-- PROVIDED DATA --
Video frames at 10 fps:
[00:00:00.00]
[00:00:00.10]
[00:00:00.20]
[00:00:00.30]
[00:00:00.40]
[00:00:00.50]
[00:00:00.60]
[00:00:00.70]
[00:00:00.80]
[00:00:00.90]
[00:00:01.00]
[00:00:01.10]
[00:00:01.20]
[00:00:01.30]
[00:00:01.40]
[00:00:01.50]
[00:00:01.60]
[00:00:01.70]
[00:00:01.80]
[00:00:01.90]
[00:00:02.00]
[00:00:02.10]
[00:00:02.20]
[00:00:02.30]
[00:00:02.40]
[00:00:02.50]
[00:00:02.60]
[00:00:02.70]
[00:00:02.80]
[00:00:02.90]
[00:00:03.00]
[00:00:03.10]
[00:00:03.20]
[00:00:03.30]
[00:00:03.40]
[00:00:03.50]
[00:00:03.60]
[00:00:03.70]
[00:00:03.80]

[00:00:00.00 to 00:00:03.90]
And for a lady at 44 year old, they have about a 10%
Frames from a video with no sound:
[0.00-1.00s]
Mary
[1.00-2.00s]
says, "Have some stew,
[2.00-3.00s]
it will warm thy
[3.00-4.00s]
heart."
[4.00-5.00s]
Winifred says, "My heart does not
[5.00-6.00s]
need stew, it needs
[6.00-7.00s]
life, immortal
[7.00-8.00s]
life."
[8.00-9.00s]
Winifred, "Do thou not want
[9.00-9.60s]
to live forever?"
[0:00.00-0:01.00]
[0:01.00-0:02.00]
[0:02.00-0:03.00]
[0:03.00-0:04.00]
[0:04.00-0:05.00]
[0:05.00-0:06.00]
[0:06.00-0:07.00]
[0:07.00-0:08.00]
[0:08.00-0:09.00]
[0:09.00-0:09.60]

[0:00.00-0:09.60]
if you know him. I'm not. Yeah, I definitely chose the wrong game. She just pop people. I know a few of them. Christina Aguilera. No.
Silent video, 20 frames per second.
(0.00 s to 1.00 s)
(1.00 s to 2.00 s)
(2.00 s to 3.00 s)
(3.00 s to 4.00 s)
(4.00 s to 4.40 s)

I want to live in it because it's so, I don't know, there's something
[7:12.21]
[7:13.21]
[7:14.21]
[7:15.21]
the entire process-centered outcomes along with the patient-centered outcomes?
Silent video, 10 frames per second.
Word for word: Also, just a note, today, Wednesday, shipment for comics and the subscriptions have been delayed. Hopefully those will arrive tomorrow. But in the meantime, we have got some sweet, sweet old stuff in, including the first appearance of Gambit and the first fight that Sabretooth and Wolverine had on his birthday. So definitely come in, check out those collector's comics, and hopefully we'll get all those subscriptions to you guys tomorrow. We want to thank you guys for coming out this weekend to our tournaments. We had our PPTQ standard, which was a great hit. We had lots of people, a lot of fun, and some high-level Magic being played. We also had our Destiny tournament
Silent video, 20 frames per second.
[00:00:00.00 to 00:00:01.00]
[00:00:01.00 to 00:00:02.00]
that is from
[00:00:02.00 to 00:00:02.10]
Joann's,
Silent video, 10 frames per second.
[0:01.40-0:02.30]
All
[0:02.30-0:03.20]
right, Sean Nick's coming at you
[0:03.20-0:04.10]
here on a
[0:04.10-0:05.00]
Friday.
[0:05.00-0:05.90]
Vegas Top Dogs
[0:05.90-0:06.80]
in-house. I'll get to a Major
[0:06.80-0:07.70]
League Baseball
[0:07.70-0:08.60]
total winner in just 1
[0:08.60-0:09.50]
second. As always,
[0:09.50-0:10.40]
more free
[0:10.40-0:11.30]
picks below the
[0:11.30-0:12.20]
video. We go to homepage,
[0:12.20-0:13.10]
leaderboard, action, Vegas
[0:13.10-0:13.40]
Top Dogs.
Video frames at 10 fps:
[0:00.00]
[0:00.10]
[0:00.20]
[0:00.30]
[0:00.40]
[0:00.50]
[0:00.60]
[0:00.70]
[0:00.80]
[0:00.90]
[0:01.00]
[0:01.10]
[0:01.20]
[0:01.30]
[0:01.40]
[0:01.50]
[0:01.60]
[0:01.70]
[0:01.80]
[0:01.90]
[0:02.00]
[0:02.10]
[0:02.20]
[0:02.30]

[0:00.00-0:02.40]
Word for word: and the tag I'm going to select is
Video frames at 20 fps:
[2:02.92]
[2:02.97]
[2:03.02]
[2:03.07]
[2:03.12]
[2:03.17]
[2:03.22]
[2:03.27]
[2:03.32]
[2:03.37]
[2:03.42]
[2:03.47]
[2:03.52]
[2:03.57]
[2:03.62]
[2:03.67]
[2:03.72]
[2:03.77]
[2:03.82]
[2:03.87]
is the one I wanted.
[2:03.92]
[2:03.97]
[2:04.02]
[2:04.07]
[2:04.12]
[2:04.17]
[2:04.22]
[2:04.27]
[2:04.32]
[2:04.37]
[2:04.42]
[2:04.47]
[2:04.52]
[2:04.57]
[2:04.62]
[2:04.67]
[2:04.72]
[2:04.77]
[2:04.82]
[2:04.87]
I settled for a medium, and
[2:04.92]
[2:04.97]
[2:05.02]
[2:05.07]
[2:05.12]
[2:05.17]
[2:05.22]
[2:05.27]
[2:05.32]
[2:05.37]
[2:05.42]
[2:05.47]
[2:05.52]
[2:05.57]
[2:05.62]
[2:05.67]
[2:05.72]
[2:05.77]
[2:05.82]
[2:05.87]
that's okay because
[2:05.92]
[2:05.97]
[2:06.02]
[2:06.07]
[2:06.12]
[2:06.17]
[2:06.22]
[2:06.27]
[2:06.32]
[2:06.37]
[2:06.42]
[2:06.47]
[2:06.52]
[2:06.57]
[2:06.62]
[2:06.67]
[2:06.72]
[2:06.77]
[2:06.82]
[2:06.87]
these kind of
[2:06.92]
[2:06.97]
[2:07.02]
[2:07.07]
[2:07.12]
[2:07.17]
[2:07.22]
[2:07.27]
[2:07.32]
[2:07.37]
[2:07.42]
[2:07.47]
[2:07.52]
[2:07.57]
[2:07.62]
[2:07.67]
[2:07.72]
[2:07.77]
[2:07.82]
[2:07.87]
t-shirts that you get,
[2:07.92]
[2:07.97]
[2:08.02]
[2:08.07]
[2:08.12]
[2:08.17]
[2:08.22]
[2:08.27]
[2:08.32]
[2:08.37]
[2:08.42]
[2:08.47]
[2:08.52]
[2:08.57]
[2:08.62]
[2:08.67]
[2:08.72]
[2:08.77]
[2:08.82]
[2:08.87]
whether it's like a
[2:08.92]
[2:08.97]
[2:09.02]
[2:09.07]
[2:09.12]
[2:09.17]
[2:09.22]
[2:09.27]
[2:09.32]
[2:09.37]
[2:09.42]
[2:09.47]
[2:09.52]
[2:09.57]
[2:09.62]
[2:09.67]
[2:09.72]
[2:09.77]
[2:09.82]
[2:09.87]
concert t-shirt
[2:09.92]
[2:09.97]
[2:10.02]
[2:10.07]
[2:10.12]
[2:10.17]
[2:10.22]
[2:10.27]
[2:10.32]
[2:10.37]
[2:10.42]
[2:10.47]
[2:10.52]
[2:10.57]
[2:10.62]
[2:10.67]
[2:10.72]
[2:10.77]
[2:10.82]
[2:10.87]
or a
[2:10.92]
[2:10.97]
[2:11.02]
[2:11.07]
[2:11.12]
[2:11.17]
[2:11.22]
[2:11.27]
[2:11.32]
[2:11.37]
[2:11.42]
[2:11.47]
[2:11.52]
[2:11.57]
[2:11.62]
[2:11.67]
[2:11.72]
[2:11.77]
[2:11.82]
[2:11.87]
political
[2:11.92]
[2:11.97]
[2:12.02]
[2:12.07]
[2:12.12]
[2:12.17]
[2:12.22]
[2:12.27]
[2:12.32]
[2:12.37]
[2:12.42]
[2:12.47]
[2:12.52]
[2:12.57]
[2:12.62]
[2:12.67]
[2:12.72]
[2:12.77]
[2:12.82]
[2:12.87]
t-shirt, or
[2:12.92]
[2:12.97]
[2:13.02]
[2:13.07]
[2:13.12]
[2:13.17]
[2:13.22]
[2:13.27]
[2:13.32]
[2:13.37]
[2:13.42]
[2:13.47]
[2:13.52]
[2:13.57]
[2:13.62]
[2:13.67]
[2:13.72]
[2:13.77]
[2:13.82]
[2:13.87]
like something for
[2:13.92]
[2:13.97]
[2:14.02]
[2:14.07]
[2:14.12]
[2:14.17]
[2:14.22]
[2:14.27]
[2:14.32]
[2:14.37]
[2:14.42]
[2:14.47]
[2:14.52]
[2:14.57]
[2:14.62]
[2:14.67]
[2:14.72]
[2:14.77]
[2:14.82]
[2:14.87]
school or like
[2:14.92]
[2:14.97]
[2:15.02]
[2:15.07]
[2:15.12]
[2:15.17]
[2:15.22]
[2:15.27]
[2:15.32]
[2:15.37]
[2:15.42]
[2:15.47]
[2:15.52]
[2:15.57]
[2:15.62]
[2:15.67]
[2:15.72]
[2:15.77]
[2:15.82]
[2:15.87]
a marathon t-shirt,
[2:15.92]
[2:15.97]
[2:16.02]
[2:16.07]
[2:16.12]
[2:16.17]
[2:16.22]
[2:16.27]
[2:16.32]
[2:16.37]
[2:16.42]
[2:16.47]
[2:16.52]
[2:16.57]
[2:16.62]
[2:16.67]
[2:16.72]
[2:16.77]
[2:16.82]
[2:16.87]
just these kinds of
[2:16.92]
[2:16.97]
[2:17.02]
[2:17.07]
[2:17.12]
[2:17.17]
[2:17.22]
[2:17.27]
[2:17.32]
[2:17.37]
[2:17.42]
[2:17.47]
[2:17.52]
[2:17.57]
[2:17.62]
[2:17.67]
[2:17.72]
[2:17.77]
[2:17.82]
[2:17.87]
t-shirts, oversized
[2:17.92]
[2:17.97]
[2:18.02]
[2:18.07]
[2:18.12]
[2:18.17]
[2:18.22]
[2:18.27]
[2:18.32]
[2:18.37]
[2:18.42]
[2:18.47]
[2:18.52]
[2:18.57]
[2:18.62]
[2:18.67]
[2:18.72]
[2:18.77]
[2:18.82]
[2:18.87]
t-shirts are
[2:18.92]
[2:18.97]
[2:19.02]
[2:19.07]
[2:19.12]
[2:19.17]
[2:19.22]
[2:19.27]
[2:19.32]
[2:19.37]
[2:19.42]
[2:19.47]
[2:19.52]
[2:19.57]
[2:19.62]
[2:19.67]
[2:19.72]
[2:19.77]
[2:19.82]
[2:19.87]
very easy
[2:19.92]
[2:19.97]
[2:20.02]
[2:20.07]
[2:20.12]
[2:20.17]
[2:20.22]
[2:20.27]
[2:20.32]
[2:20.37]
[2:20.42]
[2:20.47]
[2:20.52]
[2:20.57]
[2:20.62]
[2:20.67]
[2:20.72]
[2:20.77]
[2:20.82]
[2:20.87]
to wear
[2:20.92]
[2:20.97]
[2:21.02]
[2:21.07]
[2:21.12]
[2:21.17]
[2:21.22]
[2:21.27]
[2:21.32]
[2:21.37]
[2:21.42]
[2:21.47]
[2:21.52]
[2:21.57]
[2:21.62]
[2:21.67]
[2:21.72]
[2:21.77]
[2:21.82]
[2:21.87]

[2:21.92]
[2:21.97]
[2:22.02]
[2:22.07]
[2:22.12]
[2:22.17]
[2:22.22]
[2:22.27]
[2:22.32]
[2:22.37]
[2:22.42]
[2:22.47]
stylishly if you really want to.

-- PROBLEM DETAILS --
Reproduce word for word the lines of the records above, beginning at the first and ending with the line where "[00:00:01.60]" appears, and nothing past it.

-- EXERCISE ANSWER --
Video frames at 10 fps:
[00:00:00.00]
[00:00:00.10]
[00:00:00.20]
[00:00:00.30]
[00:00:00.40]
[00:00:00.50]
[00:00:00.60]
[00:00:00.70]
[00:00:00.80]
[00:00:00.90]
[00:00:01.00]
[00:00:01.10]
[00:00:01.20]
[00:00:01.30]
[00:00:01.40]
[00:00:01.50]
[00:00:01.60]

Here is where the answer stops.